I’m going to gloss over the details here, but:
- The
$tracker
starts seeding a file:$tracker->succeed("opentracker -p 6969 &"); $tracker->waitForOpenPort(6969); my $pid = $tracker->succeed("transmission-cli \ /tmp/test.torrent -M -w /tmp/data");
$client1
fetches the file from the tracker:$client1->succeed("transmission-cli \ http://tracker/test.torrent -w /tmp &");
- Kills the seeding process on tracker so now only
$client1
is able to serve the file:$tracker->succeed("kill -9 $pid");
$client2
fetches the file from$client1
:$client2->succeed("transmission-cli \ http://tracker/test.torrent -M -w /tmp &");
If both $client1
and $client2
receive the file intact, the test passes.
This test sees a much lower performance improvement, largely due to the networked coordination across four VMs.
nix-build '<nixpkgs/nixos/tests/bittorrent.nix>'
Trial | m1.xlarge.x86 (seconds) | EPYC (seconds) | Speed-up |
---|---|---|---|
1 | 54.22 | 45.37 | 16.32% |
2 | 54.40 | 45.51 | 16.34% |
3 | 54.57 | 45.34 | 16.91% |
4 | 55.31 | 45.32 | 18.06% |
5 | 56.07 | 45.45 | 18.94% |
The remarkable part I left out is Client1 uses UPnP to open a port of the firewall of the router which Client2 uses to read from Client1.
Standard Environment
Our standard build environment, stdenv
, is at the deepest part of this tree and almost nothing can be built until after it is completed. stdenv
is like build-essential
on Ubuntu.
This is an important part of the performance story for us: Nix builds are represented by a tree, where Nix will schedule as many parallel builds as possible as long as its parents are done building. Single core performance is the primary factor impacting how long these builds take. Shaving off even a few minutes means our entire build cluster is able to get to share the work sooner.
For this reason, the stdenv test is the one exception to the methodology. I wanted to test a full build from bootstrap to a working standard build environment.

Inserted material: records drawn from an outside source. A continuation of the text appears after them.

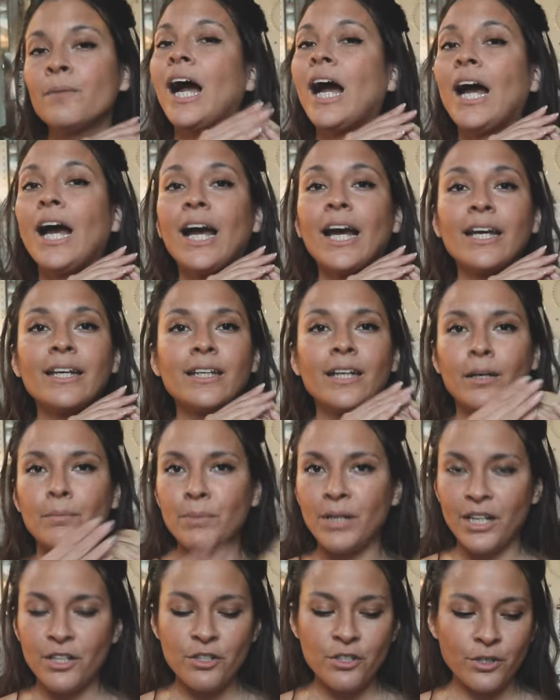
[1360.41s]
I
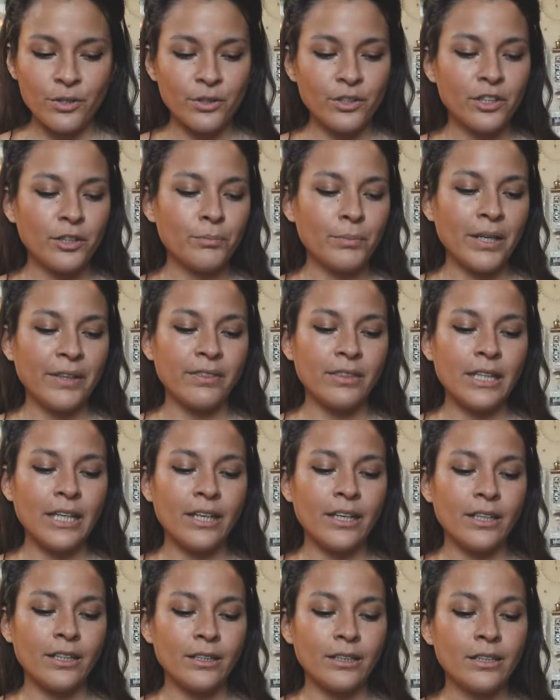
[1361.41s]
am not sure, but
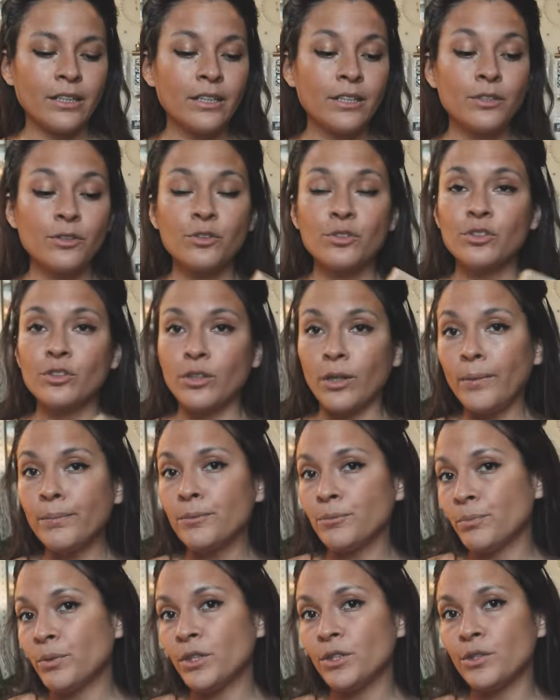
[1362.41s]
they
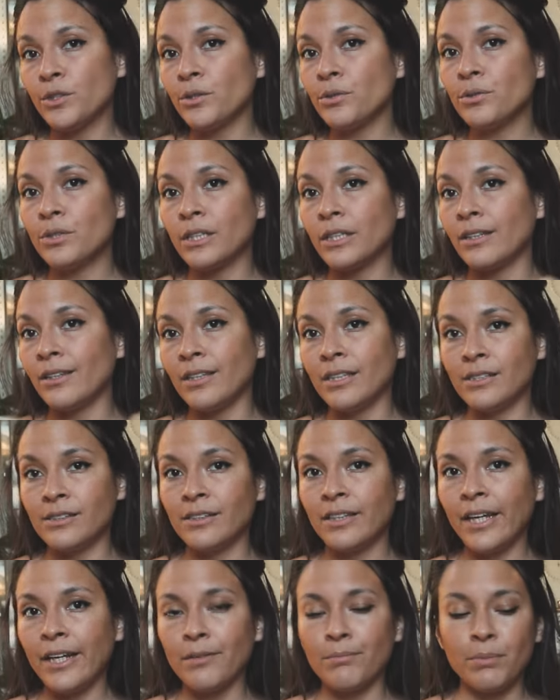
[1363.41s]
stopped producing this
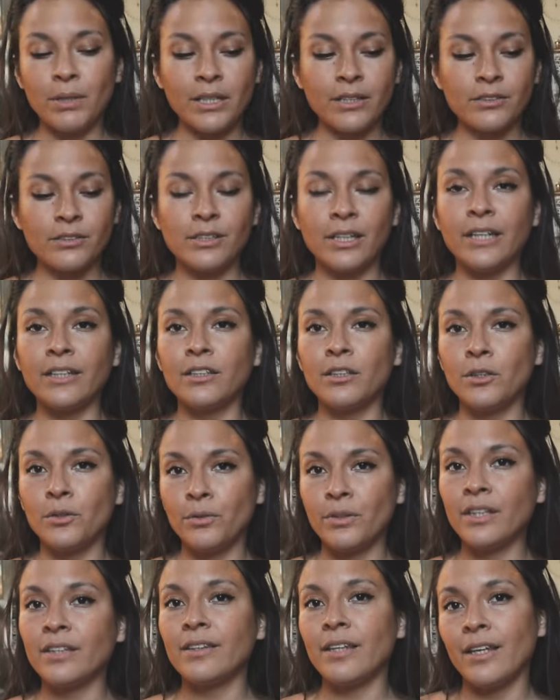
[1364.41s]
tape because they
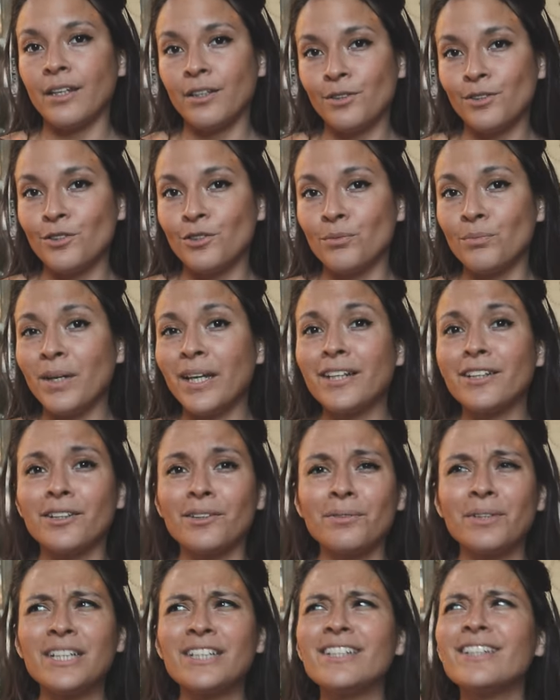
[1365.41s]
knew that they could do
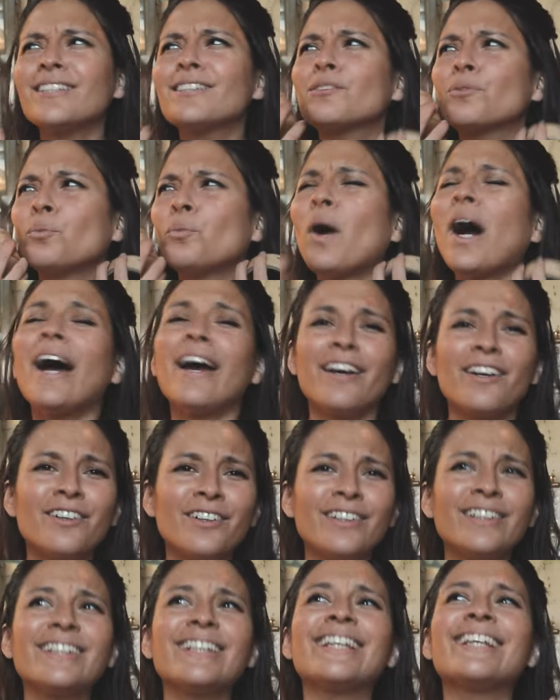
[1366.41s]
better, which is
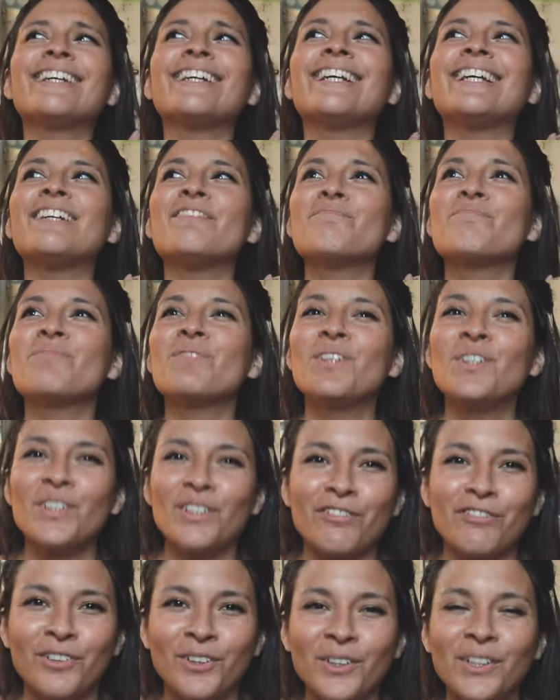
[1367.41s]
wildly
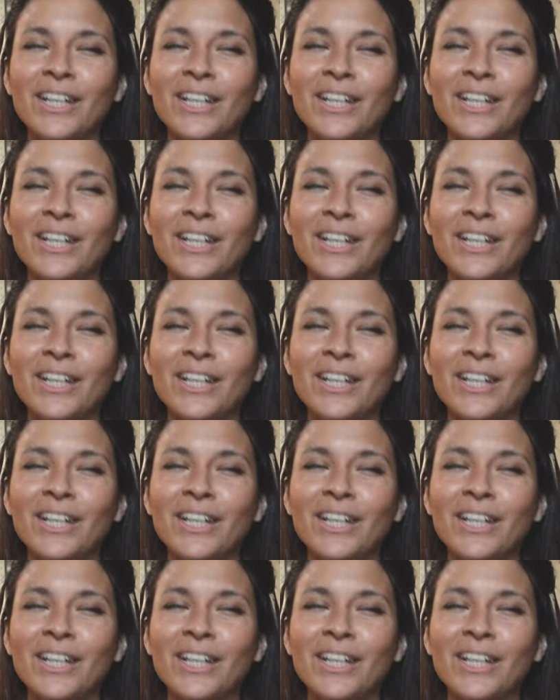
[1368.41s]
beautiful.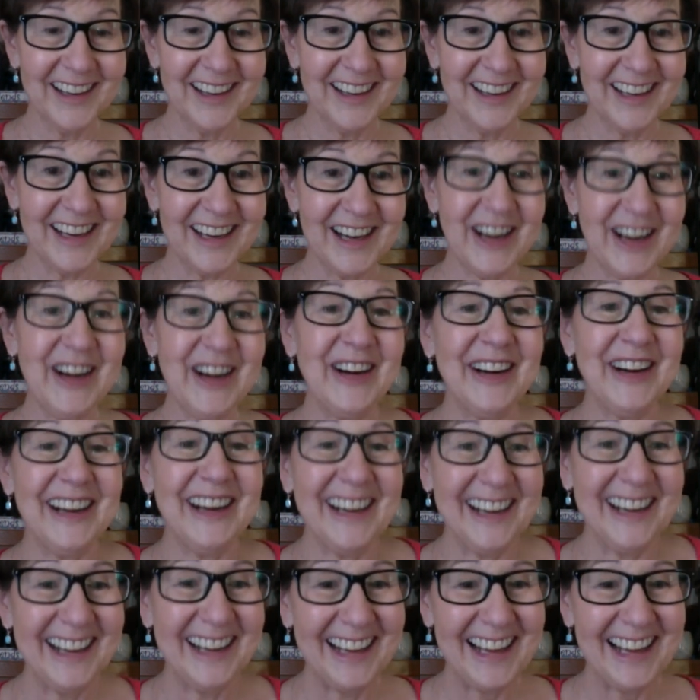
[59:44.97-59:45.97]
and
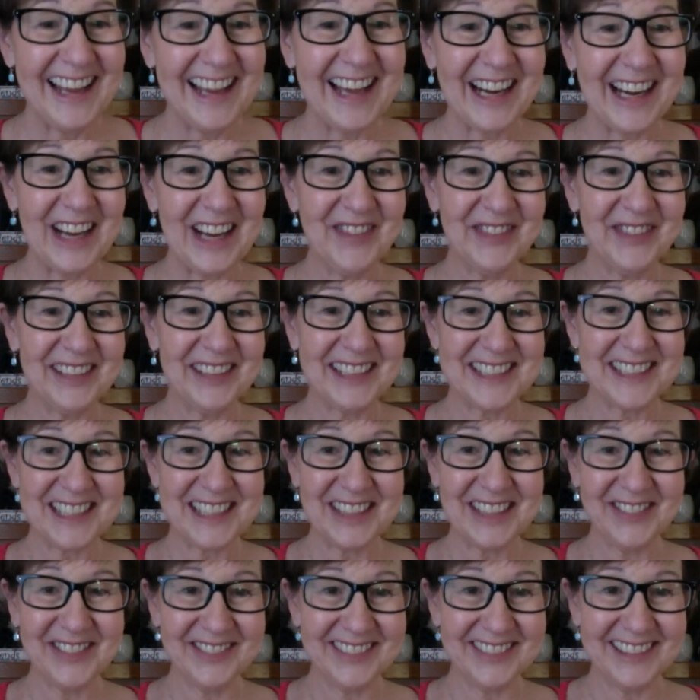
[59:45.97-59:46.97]
I picked
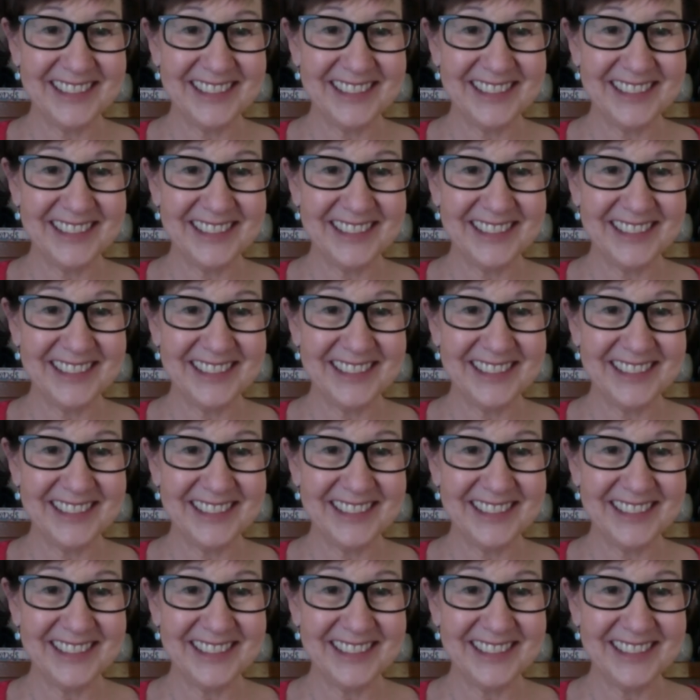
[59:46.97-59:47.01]
up,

To force this, I changed the very root build causing everything “beneath” it to require a rebuild by applying the following patch:
diff --git a/pkgs/stdenv/linux/default.nix b/pkgs/stdenv/linux/default.nix
index 63b4c8ecc24..1cd27f216f9 100644
--- a/pkgs/stdenv/linux/default.nix
+++ b/pkgs/stdenv/linux/default.nix
@@ -37,6 +37,7 @@ let
commonPreHook =
''
+
export NIX_ENFORCE_PURITY="''${NIX_ENFORCE_PURITY-1}"
export NIX_ENFORCE_NO_NATIVE="''${NIX_ENFORCE_NO_NATIVE-1}"
${if system == "x86_64-linux" then "NIX_LIB64_IN_SELF_RPATH=1" else ""}
The impact on build time here is stunning and makes an enormous difference: almost a full 20 minutes shaved off the bootstrapping time.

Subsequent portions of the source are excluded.